Le président sud-africain, Jacob Zuma, a exprimé l’espoir mercredi qu’il n’y aurait “pas de changements inconstitutionnels de gouvernement” au Zimbabwe après la prise du pouvoir militaire à Harare, affirme Reuters.

M. Zuma a également appelé le gouvernement et l’armée du Zimbabwe à résoudre leurs différends à l’amiable, affirmant que la Communauté de développement de l’Afrique australe (SADC), au nom de laquelle Zuma intervenait, était prête à aider le pays de Mugabe à résoudre l’impasse.

Des soldats zimbabwéens ont annoncé être intervenus dans la nuit de mardi à mercredi pour éliminer des «criminels» proches du président Robert Mugabe mais ont démenti toute tentative de coup d’Etat contre le maître absolu du pays depuis 1980.

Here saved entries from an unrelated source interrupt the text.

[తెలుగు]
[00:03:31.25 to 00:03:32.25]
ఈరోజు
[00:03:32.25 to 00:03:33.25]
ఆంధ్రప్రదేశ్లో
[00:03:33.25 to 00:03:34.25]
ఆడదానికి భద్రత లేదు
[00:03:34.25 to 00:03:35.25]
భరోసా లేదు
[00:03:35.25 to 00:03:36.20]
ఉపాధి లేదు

La confusion a régné tout au long de la nuit. Des échanges de tirs ont été entendus vers 2 heures, près de la résidence privée de Robert Mugabe, a déclaré sous couvert de l’anonymat à l’AFP un résident du quartier de Borrowdale.

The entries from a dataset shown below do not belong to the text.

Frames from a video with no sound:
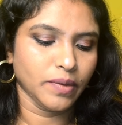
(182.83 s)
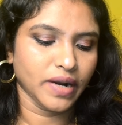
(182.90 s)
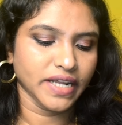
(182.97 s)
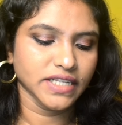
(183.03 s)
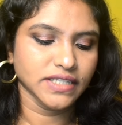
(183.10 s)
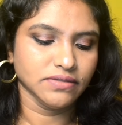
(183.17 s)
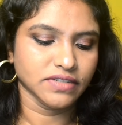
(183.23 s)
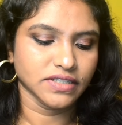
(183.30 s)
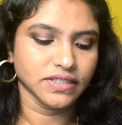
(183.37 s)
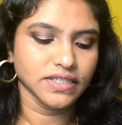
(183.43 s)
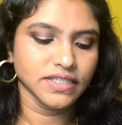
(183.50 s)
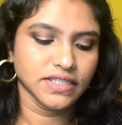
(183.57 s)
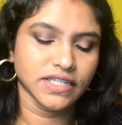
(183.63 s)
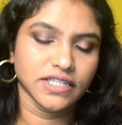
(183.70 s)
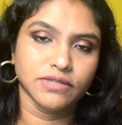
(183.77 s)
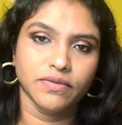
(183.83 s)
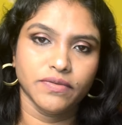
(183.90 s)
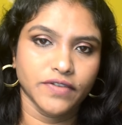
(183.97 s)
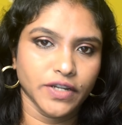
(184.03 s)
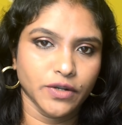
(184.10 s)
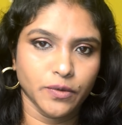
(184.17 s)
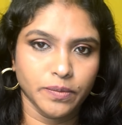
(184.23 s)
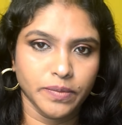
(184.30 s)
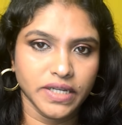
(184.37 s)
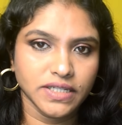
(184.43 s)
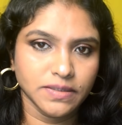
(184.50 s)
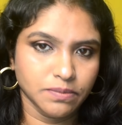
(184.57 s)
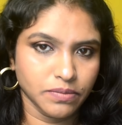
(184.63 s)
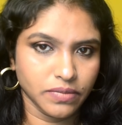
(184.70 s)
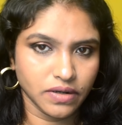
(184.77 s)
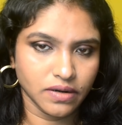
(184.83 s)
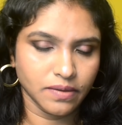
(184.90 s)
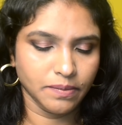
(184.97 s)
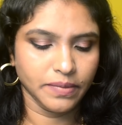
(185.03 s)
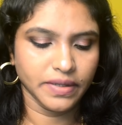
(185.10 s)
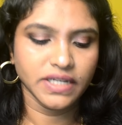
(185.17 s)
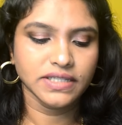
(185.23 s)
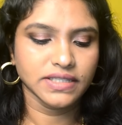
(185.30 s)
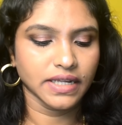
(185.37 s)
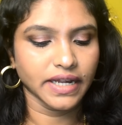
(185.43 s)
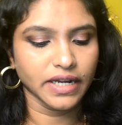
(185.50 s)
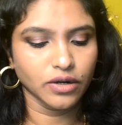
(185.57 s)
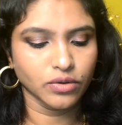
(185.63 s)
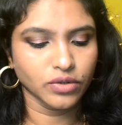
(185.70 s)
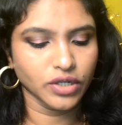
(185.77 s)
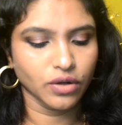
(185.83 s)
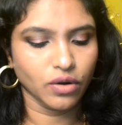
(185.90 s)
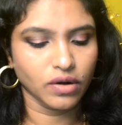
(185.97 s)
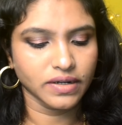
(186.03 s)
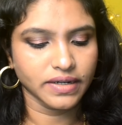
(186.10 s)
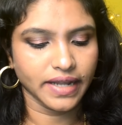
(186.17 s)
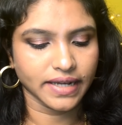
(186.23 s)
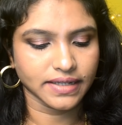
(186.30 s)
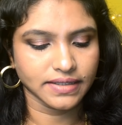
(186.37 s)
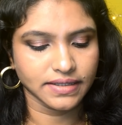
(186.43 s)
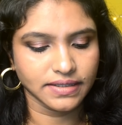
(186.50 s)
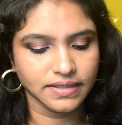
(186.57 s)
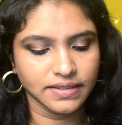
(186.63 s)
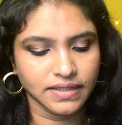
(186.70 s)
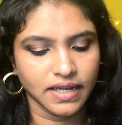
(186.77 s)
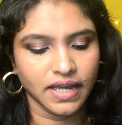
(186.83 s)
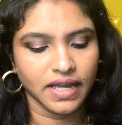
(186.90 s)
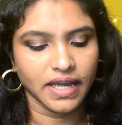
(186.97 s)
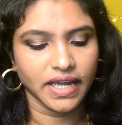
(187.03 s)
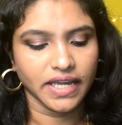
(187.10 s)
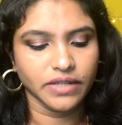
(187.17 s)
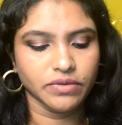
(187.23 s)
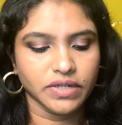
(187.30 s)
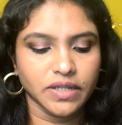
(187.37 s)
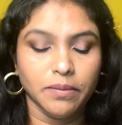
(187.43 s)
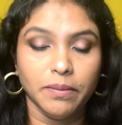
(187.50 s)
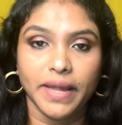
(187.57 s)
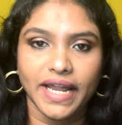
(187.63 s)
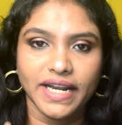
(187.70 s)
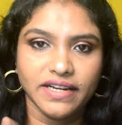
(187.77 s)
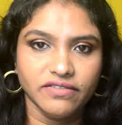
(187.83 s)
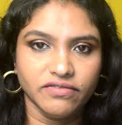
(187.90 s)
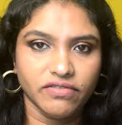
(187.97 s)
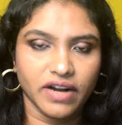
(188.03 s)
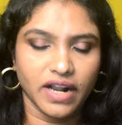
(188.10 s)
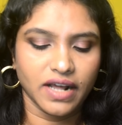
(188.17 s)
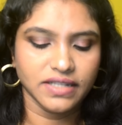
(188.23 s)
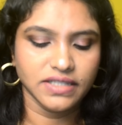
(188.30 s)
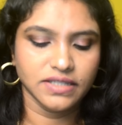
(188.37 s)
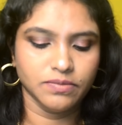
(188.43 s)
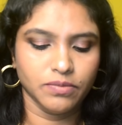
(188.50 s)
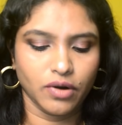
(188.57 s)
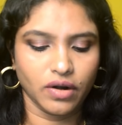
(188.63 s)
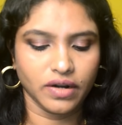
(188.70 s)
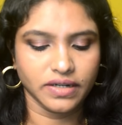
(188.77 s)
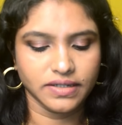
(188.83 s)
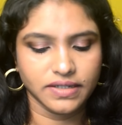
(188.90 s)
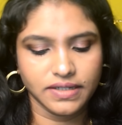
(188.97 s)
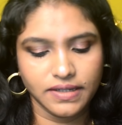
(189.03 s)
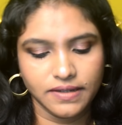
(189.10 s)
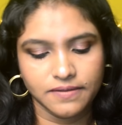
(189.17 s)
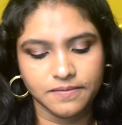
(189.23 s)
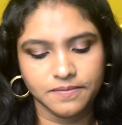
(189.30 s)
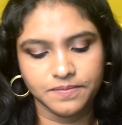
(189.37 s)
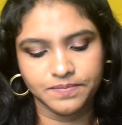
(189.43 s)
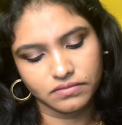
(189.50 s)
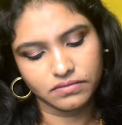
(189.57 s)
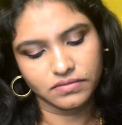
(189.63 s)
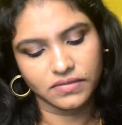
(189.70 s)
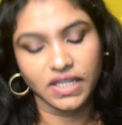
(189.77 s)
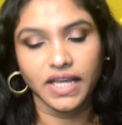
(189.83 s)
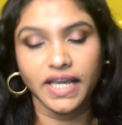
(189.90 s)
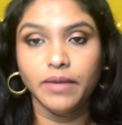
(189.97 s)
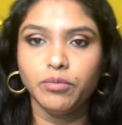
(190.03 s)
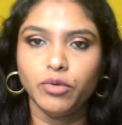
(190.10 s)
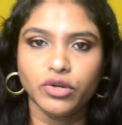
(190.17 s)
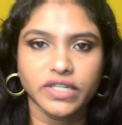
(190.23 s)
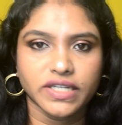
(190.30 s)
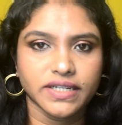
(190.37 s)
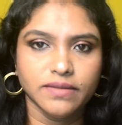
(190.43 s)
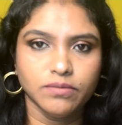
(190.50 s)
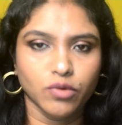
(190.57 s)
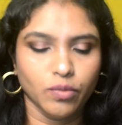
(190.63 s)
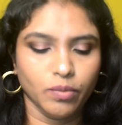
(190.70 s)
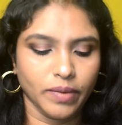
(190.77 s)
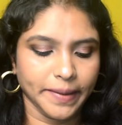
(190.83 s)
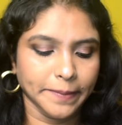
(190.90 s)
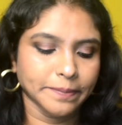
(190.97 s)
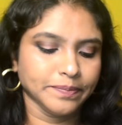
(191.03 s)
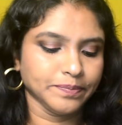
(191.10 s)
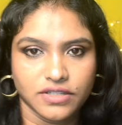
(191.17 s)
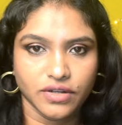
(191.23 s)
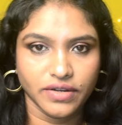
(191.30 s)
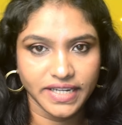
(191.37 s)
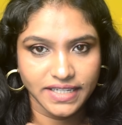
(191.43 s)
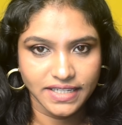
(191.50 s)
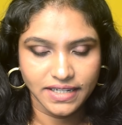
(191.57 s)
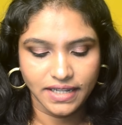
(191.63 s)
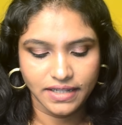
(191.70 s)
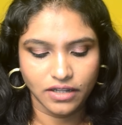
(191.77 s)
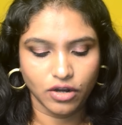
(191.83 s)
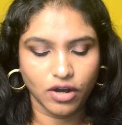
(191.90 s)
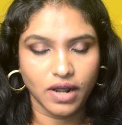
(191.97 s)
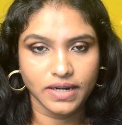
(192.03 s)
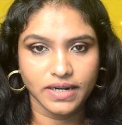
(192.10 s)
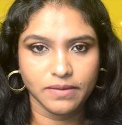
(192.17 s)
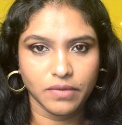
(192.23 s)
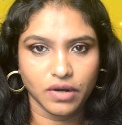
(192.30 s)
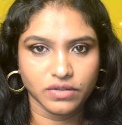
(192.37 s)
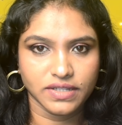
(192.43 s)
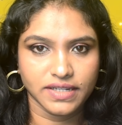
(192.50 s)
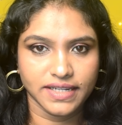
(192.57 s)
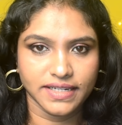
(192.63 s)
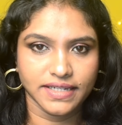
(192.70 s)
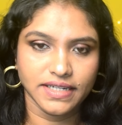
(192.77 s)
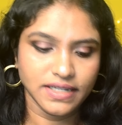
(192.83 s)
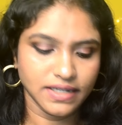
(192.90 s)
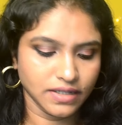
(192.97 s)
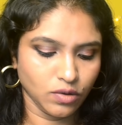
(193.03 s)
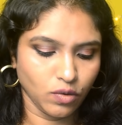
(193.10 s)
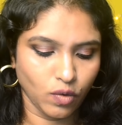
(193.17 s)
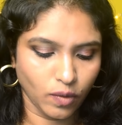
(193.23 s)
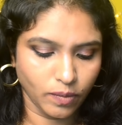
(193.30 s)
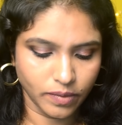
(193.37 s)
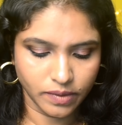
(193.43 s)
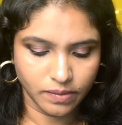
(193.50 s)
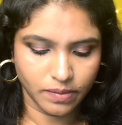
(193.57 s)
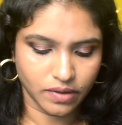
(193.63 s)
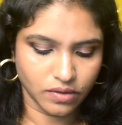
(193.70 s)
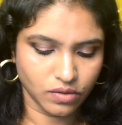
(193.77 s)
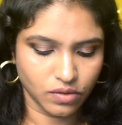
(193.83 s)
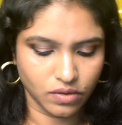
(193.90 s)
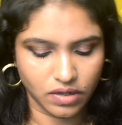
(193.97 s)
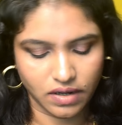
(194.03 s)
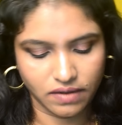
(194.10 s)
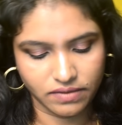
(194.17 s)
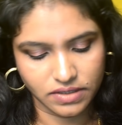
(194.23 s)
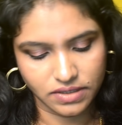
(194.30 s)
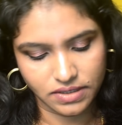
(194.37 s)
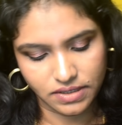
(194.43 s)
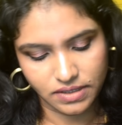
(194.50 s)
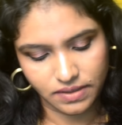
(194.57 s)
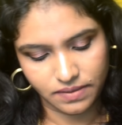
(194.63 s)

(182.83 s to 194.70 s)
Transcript: ப்ரைஸ் வந்து சிக்ஸ் ஃபிஃப்டி ருபீஸ் பர் பீஸ் இன்க்ளூடிங் ஆல் டேக்ஸஸ் இது வந்து மேட் இன் ஃப்ரான்ஸ் ப்ராடக்ட்டு இம்போர்ட்டட் இன் மும்பை ஸோ இதுதான் இந்த காட்டன் பாக்ஸில் இருக்குது இதை ஓப்பன் பண்ணோன்னா வந்து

«Ce n’est pas un coup d’Etat militaire contre le gouvernement», a précisé le général Sibusiso Moyo devant les caméras. «Nous assurons à la Nation que son Excellence le président (…) et sa famille sont sains et saufs et que leur sécurité est garantie.»

Malgré ce message, l’ambassade des Etats-Unis au Zimbabwe a recommandé mercredi à ses ressortissants de rester chez eux en raison des «incertitudes politiques» créées dans le pays.

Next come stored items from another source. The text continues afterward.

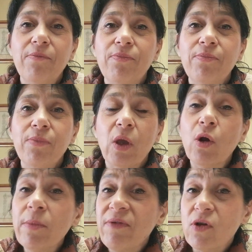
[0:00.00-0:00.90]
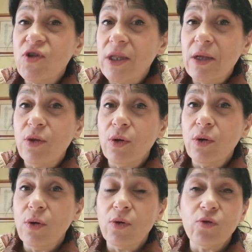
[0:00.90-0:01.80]
Mm, come vi ho già
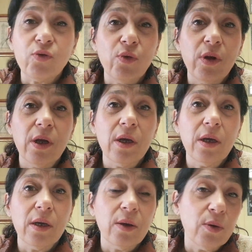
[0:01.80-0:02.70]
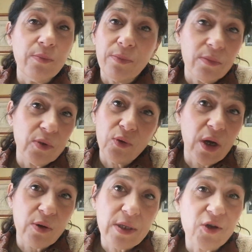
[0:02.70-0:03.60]
detto sul, sulla
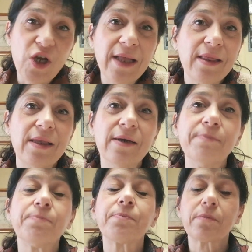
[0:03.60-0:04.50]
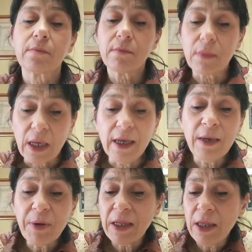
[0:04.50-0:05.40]
nostra chat,
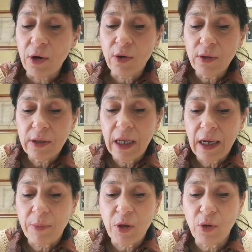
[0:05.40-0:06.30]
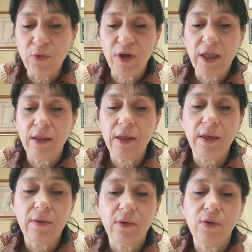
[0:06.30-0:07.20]
riprenderò dal capitolo
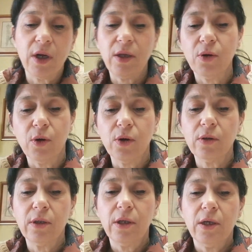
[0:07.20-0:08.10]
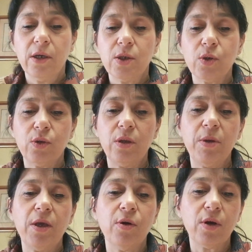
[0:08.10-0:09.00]
20. Ora io ho sotto i
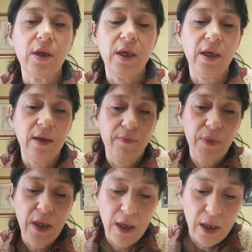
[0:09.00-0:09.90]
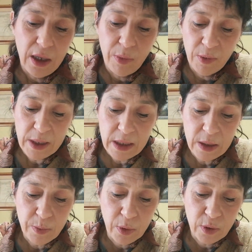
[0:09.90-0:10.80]
miei occhi i promessi
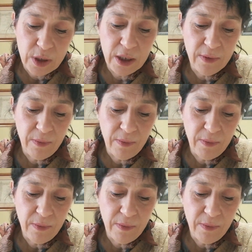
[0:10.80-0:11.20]
sposi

L’ancien vice-président Emmerson Mnangagwa, 75 ans, a été humilié et démis de ses fonctions et a fui le pays, après un bras de fer avec la première dame, Grace Mugabe, 52 ans. Figure controversée connue pour ses accès de colère, elle compte de nombreux opposants au sein du parti et du gouvernement. Avec ce limogeage, Grace Mugabe se retrouve en position idéale pour succéder à son époux.